I’ve always wanted to be a femme fatale. The kind of woman who gives away just enough of her personality to be intriguing, but who still remains an enigma. If I put on some make-up and some sexy clothes, I could probably look the part, but the problem is that I have a very big mouth. There is just no mystery about me.
Some people say that it’s impossible for a man and woman to be friends without sexual tension getting in the way. I know firsthand that this is not true. I have lots of male friends and, even though most of them probably wouldn’t have minded a roll in the hay with me when they first met me, I quickly become just like their sister. I’m the kind of woman who’s likely to go into an indepth discussion of that day’s bowel movements, and, well, that’s just not very sexy, is it?

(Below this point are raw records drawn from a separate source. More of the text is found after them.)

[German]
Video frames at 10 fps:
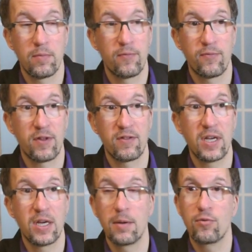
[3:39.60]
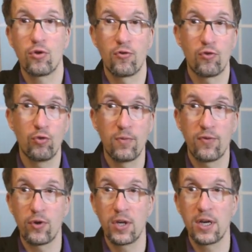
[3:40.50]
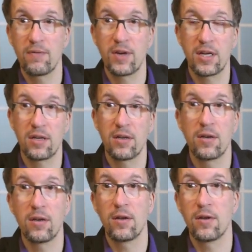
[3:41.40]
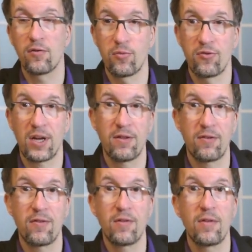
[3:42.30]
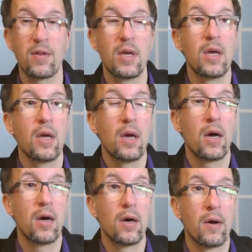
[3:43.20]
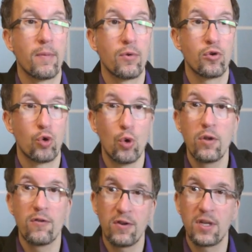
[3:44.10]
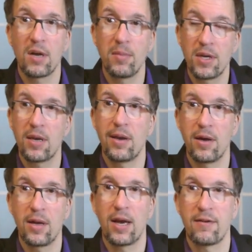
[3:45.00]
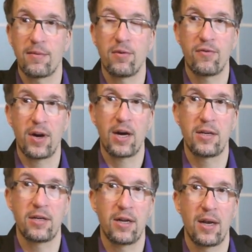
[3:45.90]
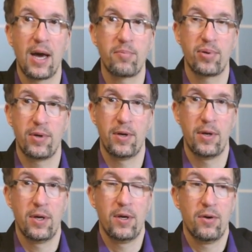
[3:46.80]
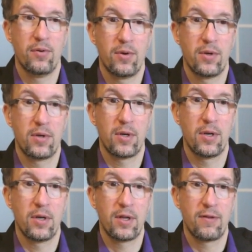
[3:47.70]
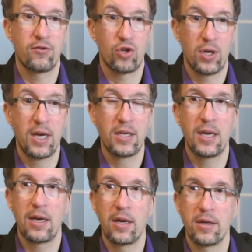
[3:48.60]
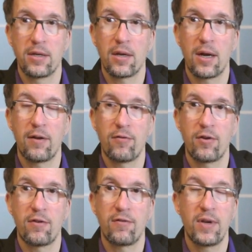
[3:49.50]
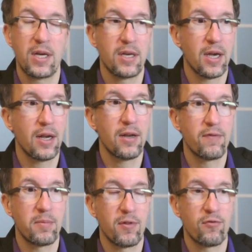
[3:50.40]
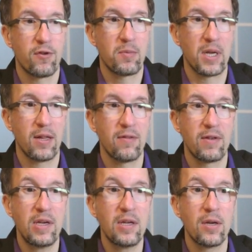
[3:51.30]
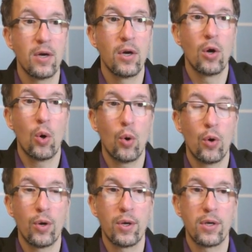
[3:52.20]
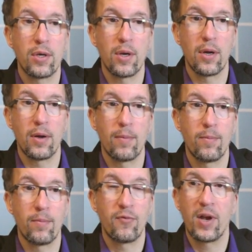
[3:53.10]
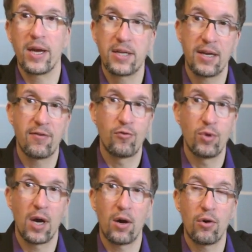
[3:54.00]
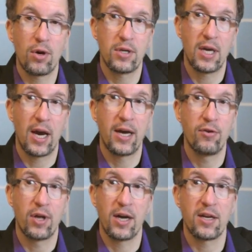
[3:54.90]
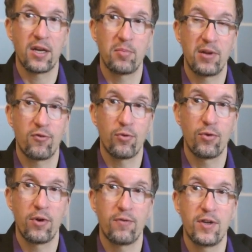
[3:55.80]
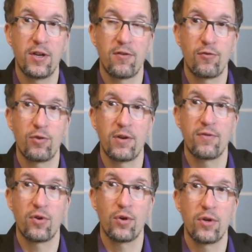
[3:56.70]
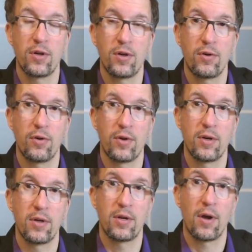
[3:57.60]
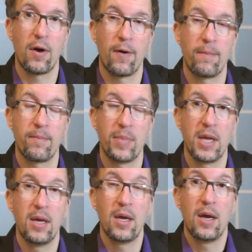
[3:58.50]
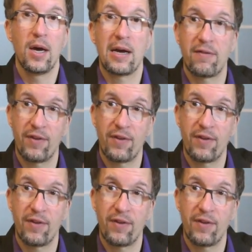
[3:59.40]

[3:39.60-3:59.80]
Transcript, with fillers: versinken im Konsum von irgendwelchen äh, Substanzen äh, und töten sich damit äh, langsam auf Rate dann ab. Und äh, das ist schon echt elend. Also das ist wirklich elend, wenn man sowas mit ansieht. Und ähm, vielleicht kennst du ja auch die eine oder andere Person, auf die das zutreffen könnte. Und ähm, hast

This is why it is like torture for me to now have a “secret blog”. Obviously it’s not secret to you (you’re reading it right now!), but I haven’t told Midwestern Man that I have a new blog. He found the last one and, even though he respected my wishes and never read it again (amazing! If I’d found his blog, I’d have read every single entry! What self-discipline he has! What respect for other people!), I didn’t like writing in my blog after that. I knew there would be a time when I would doubt our relationship, and I wanted to have the space to do that in an entirely secret place.
I’d like to write more tonight, but I can’t because I need to go hang out with Midwestern Man! What on earth will I do when we move in together?!